Inactivation of 53BP1 in BRCA1 ES cells led to an increase in the two nucleolytic DNA end processing and RPA phosphoryl ation. ATM inhibition in BRCA1 53BP1 cells decreased RPA phosphorylation and Rad51 foci formation, indicating that ATM dependent resection makes it possible for partial restoration of HR. Figure 4 presents a plausible model to accommodate these findings. One particular ended DSBs that are formed during replication require BRCA1 to stimulate resection. In BRCA1 deficient cells, 53BP1 prevents resection of DNA ends, leading to aberrant diversion of breaks to NHEJ. This generates dead finish solutions or inappropriate joining to distant sequences leading to chromosomal translocations. Two ended DSBs, then again, call for 53BP1 to limit resec tion and allow efficient NHEJ.
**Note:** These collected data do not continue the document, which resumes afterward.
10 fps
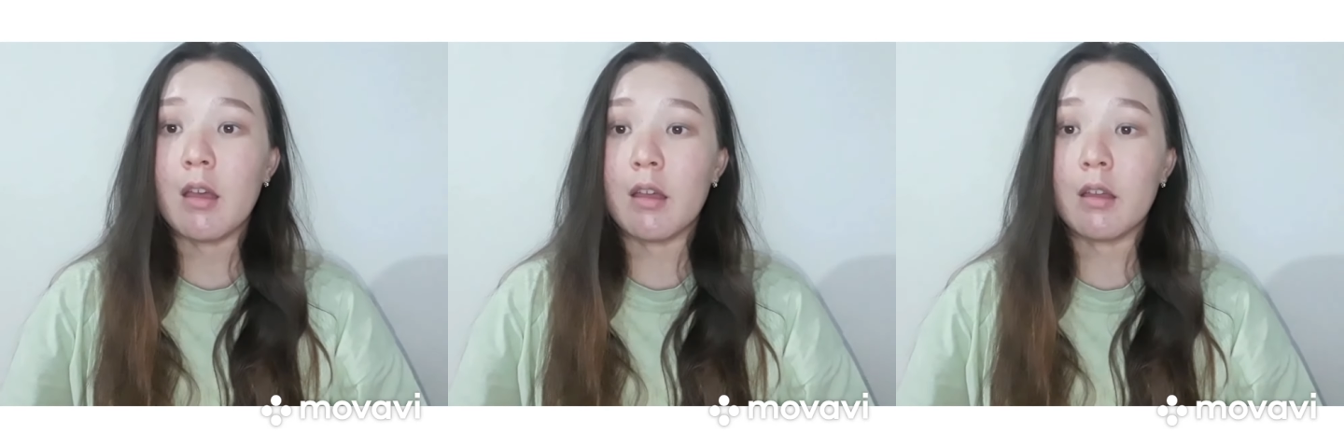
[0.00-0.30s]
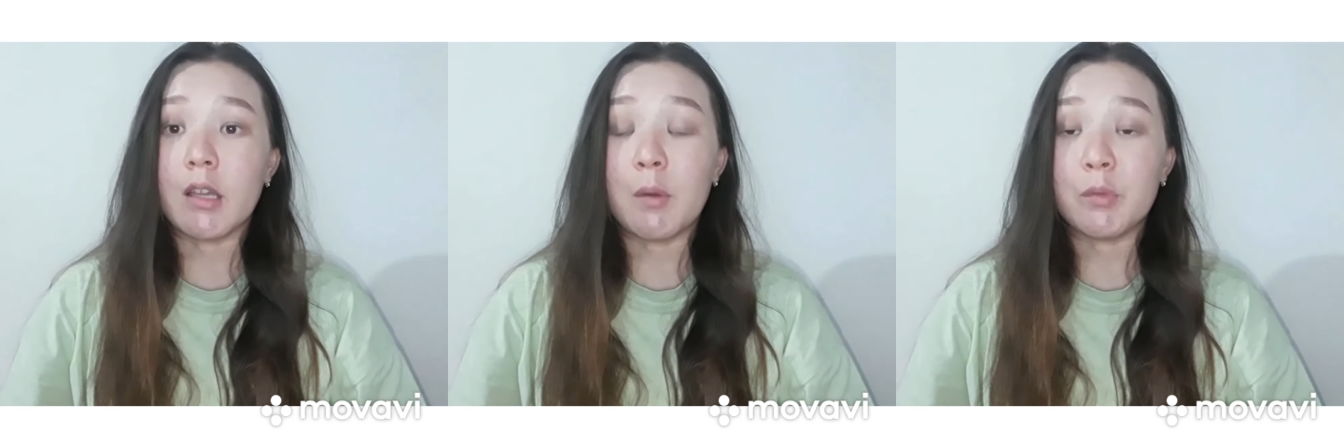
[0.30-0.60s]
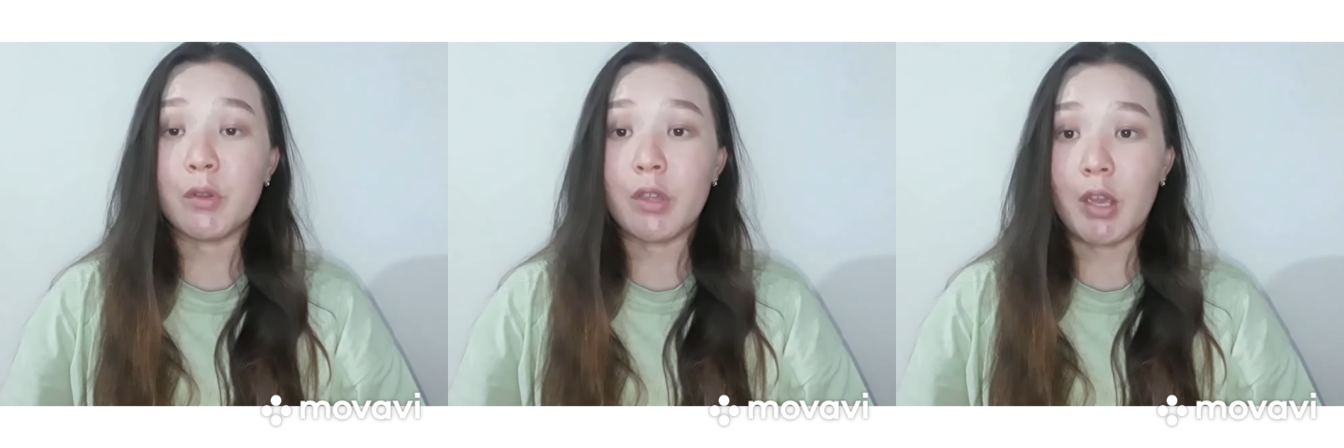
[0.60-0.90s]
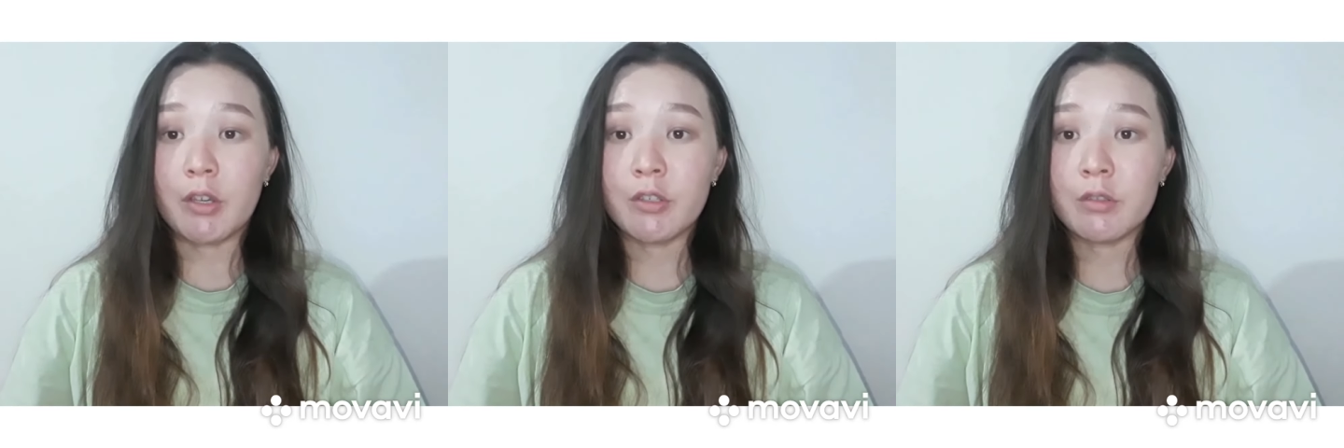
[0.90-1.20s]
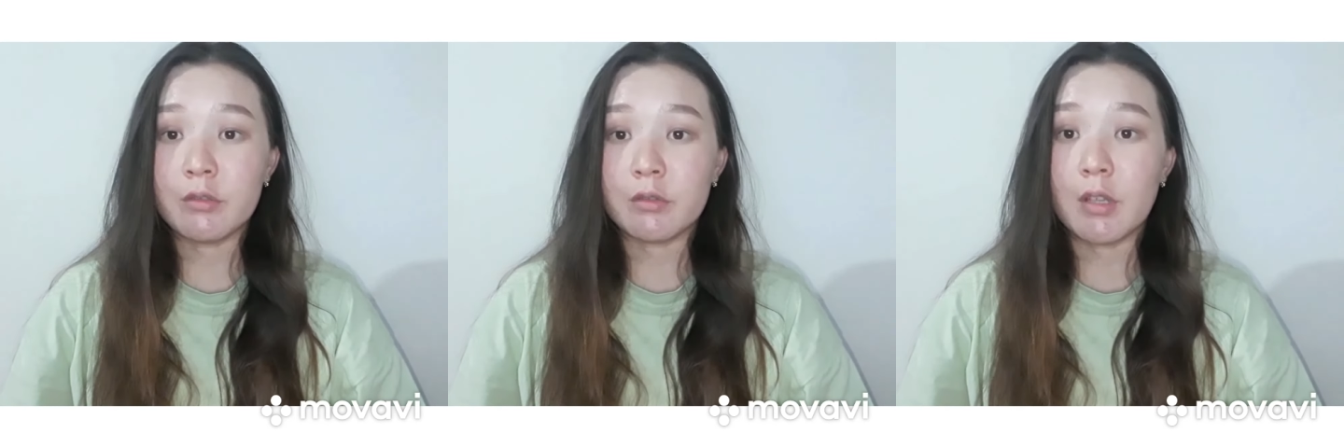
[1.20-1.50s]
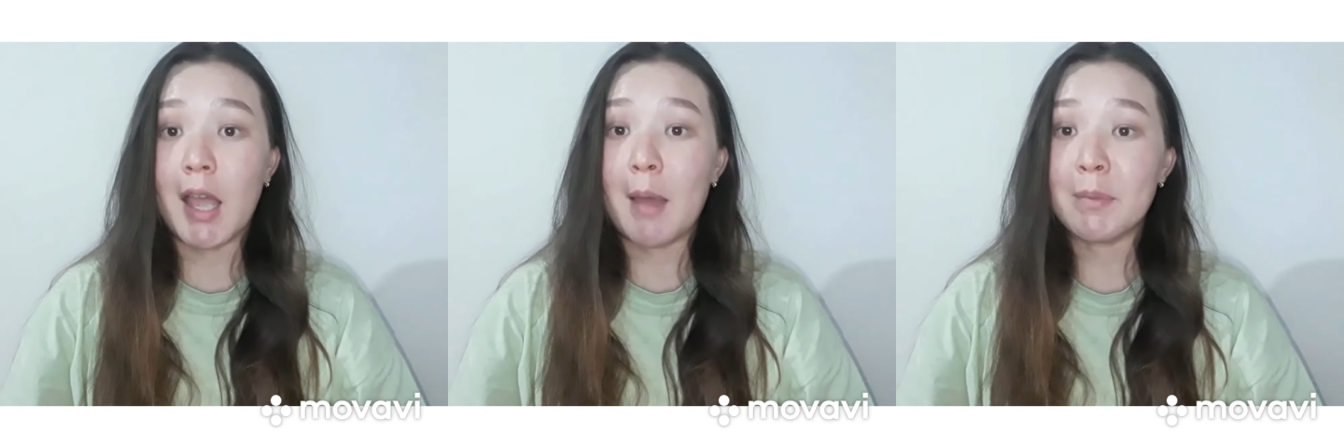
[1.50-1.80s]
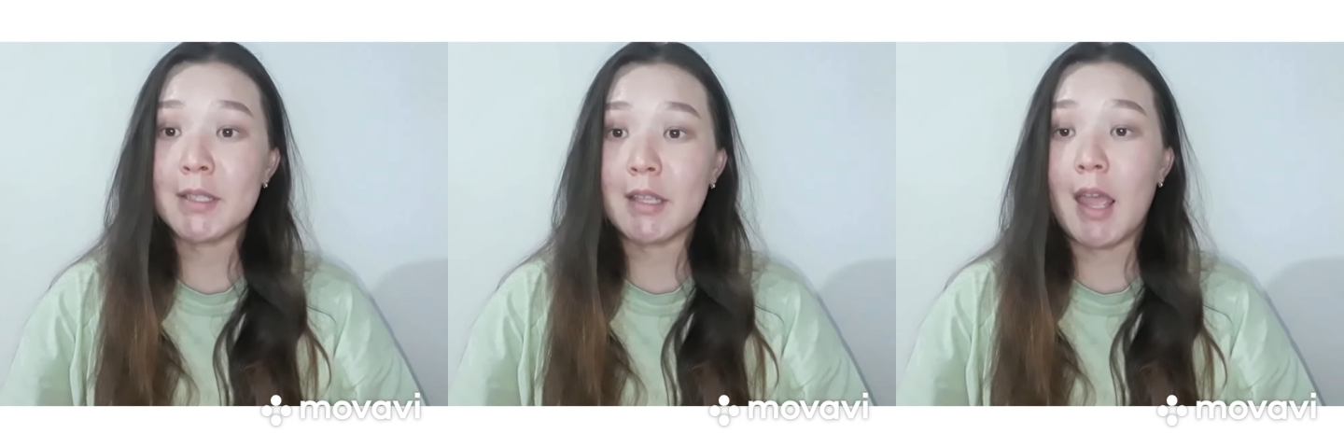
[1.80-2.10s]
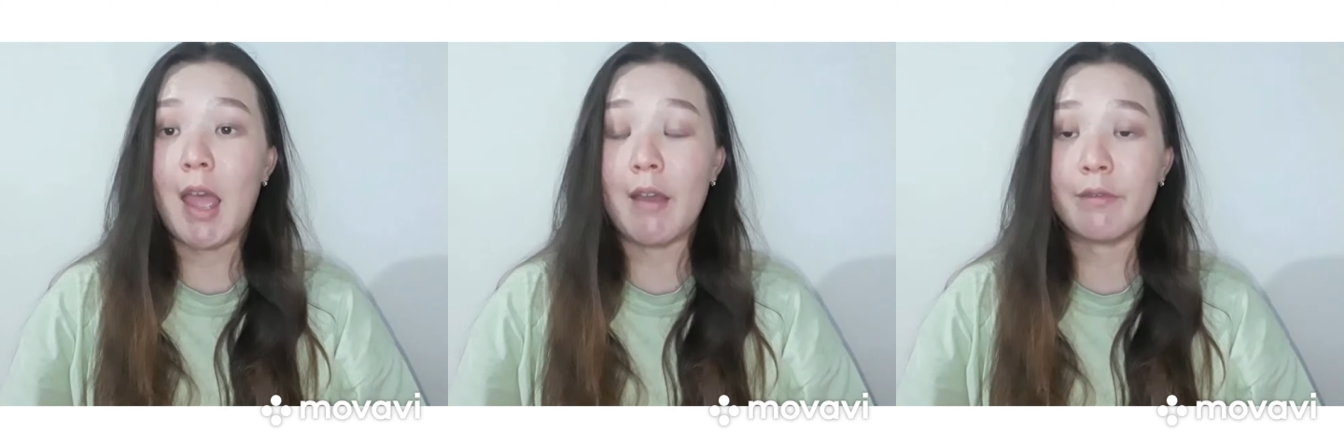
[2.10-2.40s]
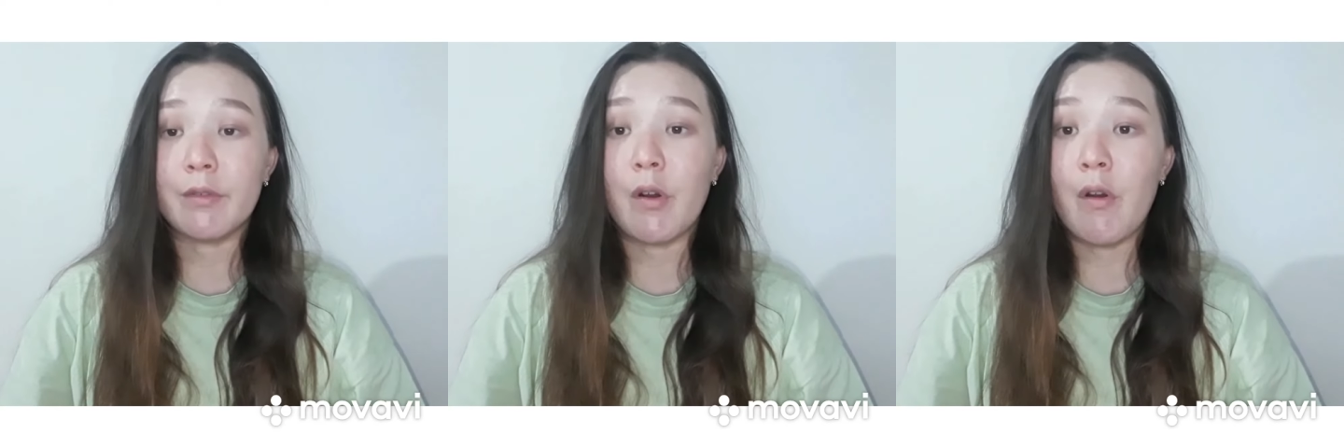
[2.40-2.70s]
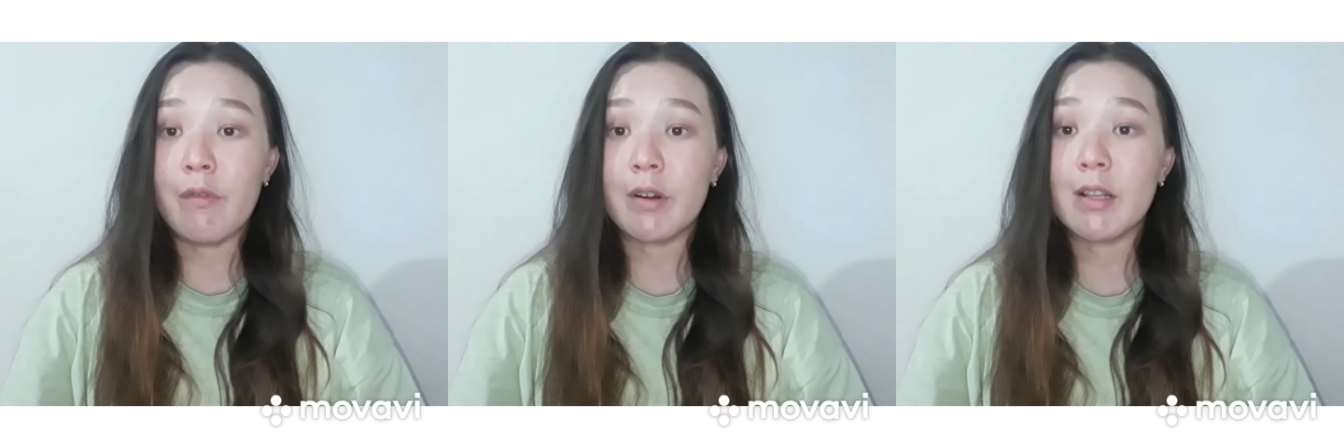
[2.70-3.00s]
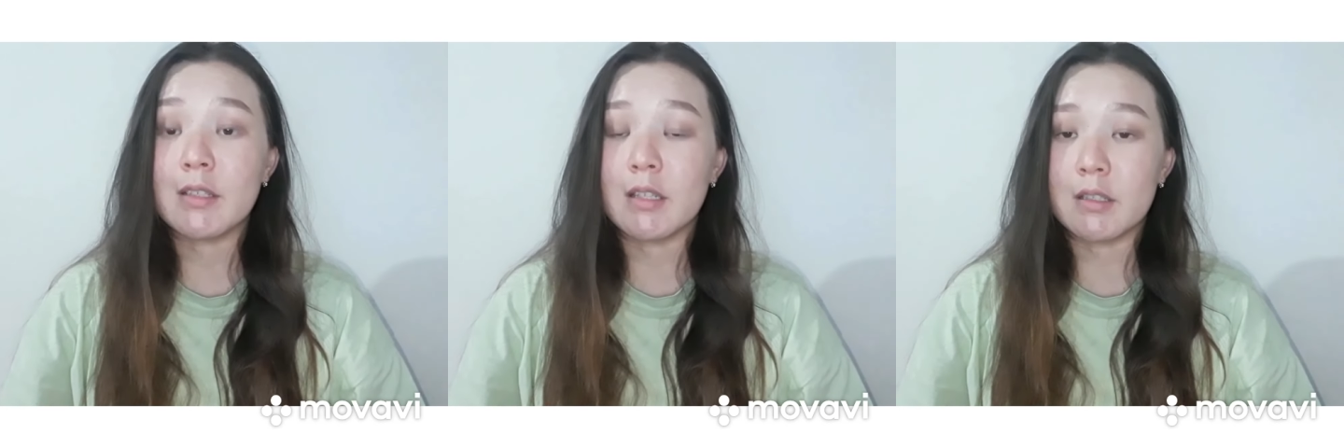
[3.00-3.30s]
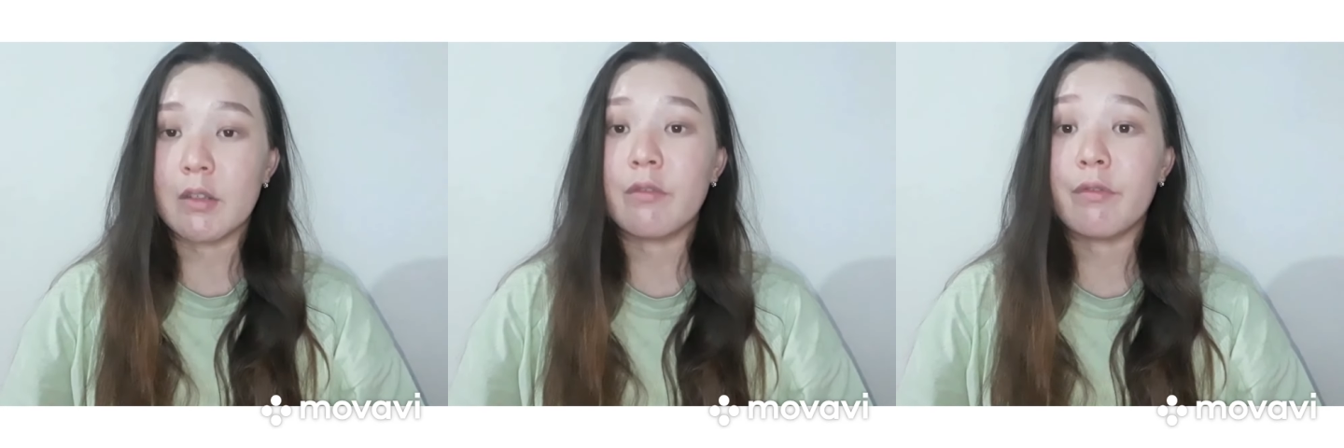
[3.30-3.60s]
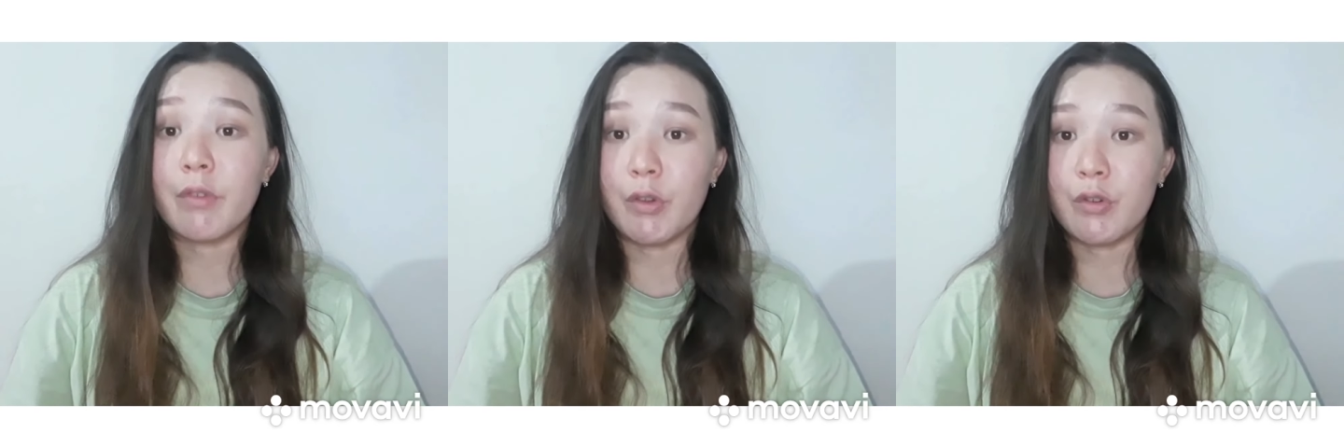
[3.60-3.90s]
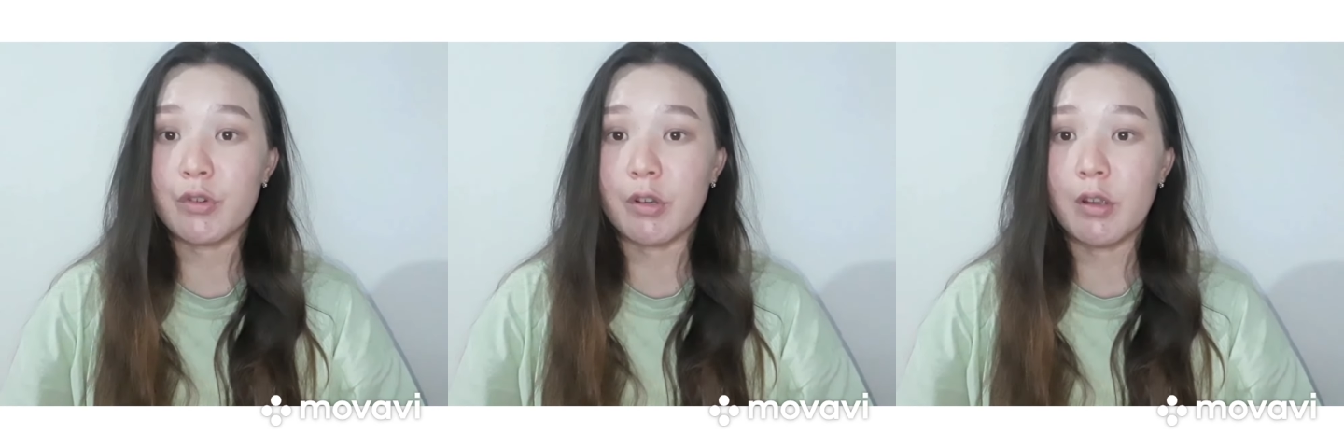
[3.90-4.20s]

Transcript: communication apps have offered this feature.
Overactive resection in 53BP1 cells may lead to aberrant HR reactions or choice finish joining pathways, producing microhomology mediated transloca tions and/or junctions with excessive deletions. Further insight in to the purpose of BRCA1 and 53BP1 in repair pathway selection was lately obtained applying super resolution microscopy of IR induced foci. The core from the target contained additional reading mostly 53BP1 mole cules within the G1 phase in the cell cycle, possibly repre senting repair through NHEJ. In S phase, however, the core on the IRIF was full of BRCA1 and 53BP1 formed a ring close to this core, suggesting that BRCA1 phys ically excludes 53BP1 through the break to allow repair by way of HR. BRCA1 deficient cells are exquisitely sensitive to PARP inhibitors, which inhibit single strand break restore.
The rationale for this observation is that rep lication of DNA with single strand breaks leads to formation kinase inhibitor AZD4547 of single DNA ends, which demand HR for their fix. As described above, deletion of 53BP1 in BRCA1 deficient cells rescues embryonic lethality. Nevertheless, loss of 53BP1 also leads to resist ance to PARP inhibition. While in the BRCA1 deficient cells that have also lost 53BP1, the amount of chromosome and chromatid breaks is decreased and checkpoint activation is diminished in contrast to cells which are only BRCA1 deficient, suggesting that the regained HR capability in these cells is largely suffi cient to restore genomic stability. A subset BRCA1 and BRCA2 mutant tumors demonstrates reduction of 53BP1, indicating that therapy resistance via loss of 53BP1 might be clinic ally related. Ubiquitylation and sumoylation Ubiquitin as well as small ubiquitin like modifier are little polypeptides that could be attached to proteins as a posttranslational modification. Right after activation of ubiquitin or SUMO by an E1 enzyme, they’re trans ferred to an E2 conjugating enzyme. With the help of an ubiquitin ligase the modification is connected to the substrate.